Compliance Risk Defined
- Compliance risk is the risk of loss that may originate from employee nonconformity to regulatory statutes and industry practices. To illustrate, assume a bank's junior financial sales associate needs to conform to Security and Exchange Commission (SEC) requirements when recommending stocks or bonds to a client. If the sales associate fails to do so, the bank may receive regulatory fines. Compliance risk also may emanate from technological malfunction. The SEC may still fine the bank if the agency notes that its regulatory reporting systems are not adequate.
- Compliance risk is implicit in a corporation's financial or operational activities. In financial transactions, a company may incur losses due to noncompliance with laws in credit and market deals. For example, a junior bond trader who fails to sign an International Swaps and Derivatives Association (ISDA) agreement in an international financial futures contract may expose the bank to potential losses if a party to the contract defaults. Compliance risk in operational activities may relate to information systems breakdowns, employee error or carelessness and fraud.
Risk and Control Assessment
- A firm may periodically evaluate and rate potential losses that may arise from noncompliance with regulations and corporate policies. Senior departmental managers instruct segment employees to prepare a risk and control self-assessment (RCSA) report in which they document risks and internal controls. A control is a set of procedures that a company's top leadership puts into place to prevent operational and nonconformity losses. Segment staffs also rate risks as "high," "medium" and "low" based on loss expectation.
- A company's top management generally focuses on "high" risks and provides corrective measures. These risks are also referred to as "material weaknesses" because they generally relate to a major process within a firm or a major department.
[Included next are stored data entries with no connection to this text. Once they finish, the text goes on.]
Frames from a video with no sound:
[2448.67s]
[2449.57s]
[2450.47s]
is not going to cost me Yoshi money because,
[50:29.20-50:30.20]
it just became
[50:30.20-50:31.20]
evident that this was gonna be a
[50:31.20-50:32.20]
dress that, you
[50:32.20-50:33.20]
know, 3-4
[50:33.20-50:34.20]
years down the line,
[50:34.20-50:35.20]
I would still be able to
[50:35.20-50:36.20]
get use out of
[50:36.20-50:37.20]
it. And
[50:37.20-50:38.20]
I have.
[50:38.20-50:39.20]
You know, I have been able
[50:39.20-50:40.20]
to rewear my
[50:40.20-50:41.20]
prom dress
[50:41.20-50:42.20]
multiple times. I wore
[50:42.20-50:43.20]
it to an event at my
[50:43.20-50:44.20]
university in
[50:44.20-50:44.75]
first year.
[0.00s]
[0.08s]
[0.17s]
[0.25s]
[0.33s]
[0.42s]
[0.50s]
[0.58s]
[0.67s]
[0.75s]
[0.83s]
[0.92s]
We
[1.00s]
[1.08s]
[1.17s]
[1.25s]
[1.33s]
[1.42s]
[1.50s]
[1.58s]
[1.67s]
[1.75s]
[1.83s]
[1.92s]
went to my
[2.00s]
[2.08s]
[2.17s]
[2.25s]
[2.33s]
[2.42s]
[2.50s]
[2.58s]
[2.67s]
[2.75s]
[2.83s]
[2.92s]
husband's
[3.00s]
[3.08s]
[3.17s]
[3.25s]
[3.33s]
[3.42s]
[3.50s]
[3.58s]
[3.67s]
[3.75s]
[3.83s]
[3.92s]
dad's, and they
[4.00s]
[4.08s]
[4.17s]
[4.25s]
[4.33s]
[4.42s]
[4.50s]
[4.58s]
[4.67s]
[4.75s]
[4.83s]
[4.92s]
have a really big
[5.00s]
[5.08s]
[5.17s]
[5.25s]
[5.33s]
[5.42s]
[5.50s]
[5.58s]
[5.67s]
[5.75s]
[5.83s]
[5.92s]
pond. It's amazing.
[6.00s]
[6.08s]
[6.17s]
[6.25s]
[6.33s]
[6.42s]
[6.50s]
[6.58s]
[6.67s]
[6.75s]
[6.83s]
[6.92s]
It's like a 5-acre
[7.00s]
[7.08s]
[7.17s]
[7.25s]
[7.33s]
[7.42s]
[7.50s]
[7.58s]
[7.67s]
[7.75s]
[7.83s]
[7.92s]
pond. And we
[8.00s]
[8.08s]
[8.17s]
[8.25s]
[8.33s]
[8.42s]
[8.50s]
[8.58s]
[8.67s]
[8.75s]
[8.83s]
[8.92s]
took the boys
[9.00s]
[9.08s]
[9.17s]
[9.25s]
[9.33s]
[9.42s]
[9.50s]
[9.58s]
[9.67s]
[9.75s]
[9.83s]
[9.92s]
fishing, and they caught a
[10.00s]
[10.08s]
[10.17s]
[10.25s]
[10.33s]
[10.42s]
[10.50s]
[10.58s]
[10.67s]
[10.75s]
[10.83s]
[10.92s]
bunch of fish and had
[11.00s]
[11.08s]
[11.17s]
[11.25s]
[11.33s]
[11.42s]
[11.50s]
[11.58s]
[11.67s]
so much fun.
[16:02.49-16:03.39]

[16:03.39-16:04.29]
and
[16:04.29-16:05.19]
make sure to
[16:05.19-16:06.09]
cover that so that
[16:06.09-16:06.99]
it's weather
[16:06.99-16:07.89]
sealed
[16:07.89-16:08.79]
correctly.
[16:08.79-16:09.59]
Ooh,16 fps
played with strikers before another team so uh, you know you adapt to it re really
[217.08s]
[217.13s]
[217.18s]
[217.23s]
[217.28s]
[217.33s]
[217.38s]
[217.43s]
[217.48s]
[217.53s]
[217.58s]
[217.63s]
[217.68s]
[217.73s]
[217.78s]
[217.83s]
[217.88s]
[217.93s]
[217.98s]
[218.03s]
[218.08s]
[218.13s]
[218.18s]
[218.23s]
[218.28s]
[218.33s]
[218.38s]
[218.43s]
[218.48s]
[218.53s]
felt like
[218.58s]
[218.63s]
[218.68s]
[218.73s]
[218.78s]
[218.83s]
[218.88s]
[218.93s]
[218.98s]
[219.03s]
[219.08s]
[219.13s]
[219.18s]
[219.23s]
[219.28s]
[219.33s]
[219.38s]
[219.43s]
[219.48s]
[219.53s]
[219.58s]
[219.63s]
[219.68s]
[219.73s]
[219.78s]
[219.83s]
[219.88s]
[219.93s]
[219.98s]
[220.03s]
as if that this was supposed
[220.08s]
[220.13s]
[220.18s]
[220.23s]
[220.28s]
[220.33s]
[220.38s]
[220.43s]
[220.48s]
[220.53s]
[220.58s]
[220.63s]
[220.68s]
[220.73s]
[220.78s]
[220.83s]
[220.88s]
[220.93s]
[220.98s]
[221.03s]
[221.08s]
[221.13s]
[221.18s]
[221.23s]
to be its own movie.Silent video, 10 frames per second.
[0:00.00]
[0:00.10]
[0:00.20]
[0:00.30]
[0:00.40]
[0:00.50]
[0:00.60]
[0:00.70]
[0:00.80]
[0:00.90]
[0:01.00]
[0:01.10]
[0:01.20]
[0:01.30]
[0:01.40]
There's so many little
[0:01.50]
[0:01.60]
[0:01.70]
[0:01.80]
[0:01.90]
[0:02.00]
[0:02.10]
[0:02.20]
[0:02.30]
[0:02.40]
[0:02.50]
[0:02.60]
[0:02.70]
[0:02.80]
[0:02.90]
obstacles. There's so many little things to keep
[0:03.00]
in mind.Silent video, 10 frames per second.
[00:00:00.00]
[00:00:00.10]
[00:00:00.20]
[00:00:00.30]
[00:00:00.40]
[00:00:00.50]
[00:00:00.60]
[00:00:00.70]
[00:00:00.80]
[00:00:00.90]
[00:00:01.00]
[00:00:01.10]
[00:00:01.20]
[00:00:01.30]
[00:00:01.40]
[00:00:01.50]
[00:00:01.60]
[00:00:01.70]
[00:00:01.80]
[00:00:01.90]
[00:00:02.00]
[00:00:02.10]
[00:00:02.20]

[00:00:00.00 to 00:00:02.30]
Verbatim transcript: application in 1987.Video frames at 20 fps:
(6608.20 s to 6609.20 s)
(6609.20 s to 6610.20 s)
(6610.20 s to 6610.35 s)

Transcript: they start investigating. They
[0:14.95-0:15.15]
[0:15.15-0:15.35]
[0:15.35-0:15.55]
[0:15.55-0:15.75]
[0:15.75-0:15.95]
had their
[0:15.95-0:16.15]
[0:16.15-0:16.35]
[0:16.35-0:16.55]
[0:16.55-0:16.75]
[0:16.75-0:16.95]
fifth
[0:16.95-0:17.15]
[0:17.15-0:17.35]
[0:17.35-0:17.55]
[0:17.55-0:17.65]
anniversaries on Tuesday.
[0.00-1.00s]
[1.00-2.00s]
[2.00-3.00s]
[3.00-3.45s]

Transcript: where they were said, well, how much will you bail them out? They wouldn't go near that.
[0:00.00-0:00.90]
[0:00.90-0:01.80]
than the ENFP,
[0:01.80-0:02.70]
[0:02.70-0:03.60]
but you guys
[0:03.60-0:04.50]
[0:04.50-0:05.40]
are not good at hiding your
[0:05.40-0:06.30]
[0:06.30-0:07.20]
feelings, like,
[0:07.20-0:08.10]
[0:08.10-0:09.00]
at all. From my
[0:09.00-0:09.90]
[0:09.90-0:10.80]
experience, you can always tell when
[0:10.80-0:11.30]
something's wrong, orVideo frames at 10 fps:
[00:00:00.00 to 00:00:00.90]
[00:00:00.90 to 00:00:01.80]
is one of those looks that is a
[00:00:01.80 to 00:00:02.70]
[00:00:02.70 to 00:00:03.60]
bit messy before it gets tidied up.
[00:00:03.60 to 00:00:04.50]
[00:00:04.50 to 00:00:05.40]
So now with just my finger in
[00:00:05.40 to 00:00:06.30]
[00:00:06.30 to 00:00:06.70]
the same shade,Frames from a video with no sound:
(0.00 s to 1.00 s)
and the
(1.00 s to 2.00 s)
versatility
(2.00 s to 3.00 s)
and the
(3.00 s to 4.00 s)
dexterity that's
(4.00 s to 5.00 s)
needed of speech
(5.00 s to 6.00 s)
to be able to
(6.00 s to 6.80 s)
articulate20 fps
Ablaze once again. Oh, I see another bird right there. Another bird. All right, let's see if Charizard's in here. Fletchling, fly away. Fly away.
For instance, employees in the premium processing department of an insurance company do not adhere to a state insurance commission's regulations. The company may incur significant losses, such as hefty statutory fines, if regulators discover instances of nonconformity. Departmental heads typically focus on "medium" risks and take mitigating actions, whereas segment employees remedy control problems rated as "low" risks.
- Risk hedging consists of measures that a company takes to remedy losses related to regulatory nonconformity. A corporation's top leadership typically finds corrective measures for "high" risks because they may cause heavy losses and operational problems if left unresolved. For "medium" and "low" risks, departmental heads and segment employees partner with risk department staff, internal auditors and public accountants (external auditors) to find permanent remedies.